As we define goals clearly, we make sure we have agreement from our customers and stakeholders. That way, we keep everyone on the same page and manage customer expectations as we drive towards success.

Progressive Elaboration

Reading through this, some people may think that scope has to be fully defined before work can get started on a project. And, yes, that was the way it was done back in the 1960s, with a project management life cycle system nicknamed "the waterfall." But we've come a long way since then, increasing flexibility through developing our scope definition in a series of stages. The Project Management Institute (PMI) calls this Progressive Elaboration.

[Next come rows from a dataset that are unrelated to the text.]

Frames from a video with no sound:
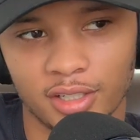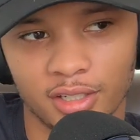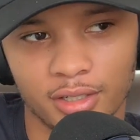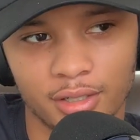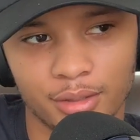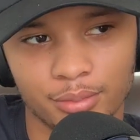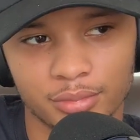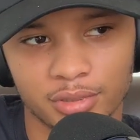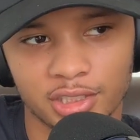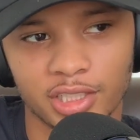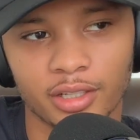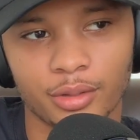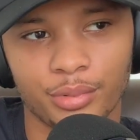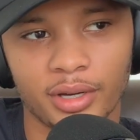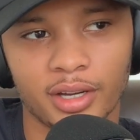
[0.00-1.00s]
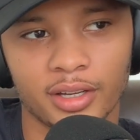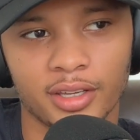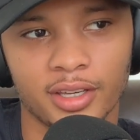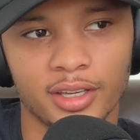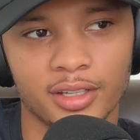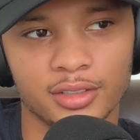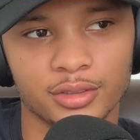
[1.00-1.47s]
share the
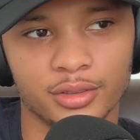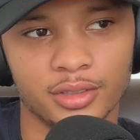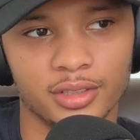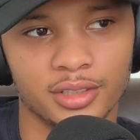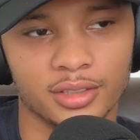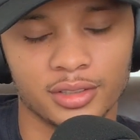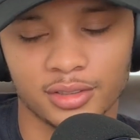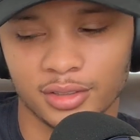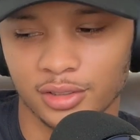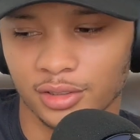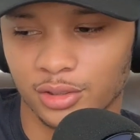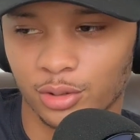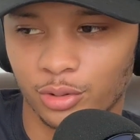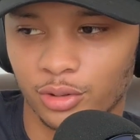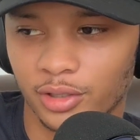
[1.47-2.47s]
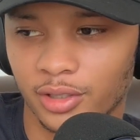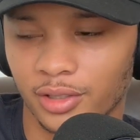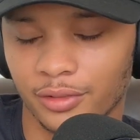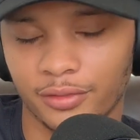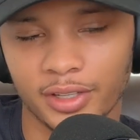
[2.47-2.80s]
podcast on your story, your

Progressive elaboration is just a fancy term for starting with a clear definition of the big picture, and then working our way down into the details. The key to it is understanding that we can be precise and yet still operate at a high level, without a lot of detail. For example, a very precise scope statement of an airplane might say, "We will build an airplane with one fuselage, two wings, a tail, and flight controls." Each of those components can be described more accurately, either by function or by technical specification. Ultimately, a Boeing commercial jet will be described in over 1 million individual parts. As long as each definition is clear and precise at its own level, we can elaborate the details progressively as we go along.

To learn how to do this, please read Progressive Elaboration for Project Success.

How Well Do You Know Best Practices in Scope Definition?

Ready for Success

If we include everyone and do all of the above, we can create a clearly defined scope statement for our project. That's the beginning of project success.

We also need to manage the scope after it is defined. A clearly defined scope is like goalposts set in the end zone. But will the customer move them? That's called Scope Creep. And will the customer be happy when you score a touchdown? Not always, but, if they are, that's called Customer Satisfaction. How do we get there? These issues are addressed in another article about managing scope creep.

In addition, planning all the other areas of a project can be done once scope is defined. For example, once we know our starting point and we are making, we can estimate time and cost. We can also plan all nine areas of project the project plan. Scope is the most difficult element of a project to define. Once it is clear, the rest of the plan falls into place through a series of largely mechanical steps, such as PERT estimation.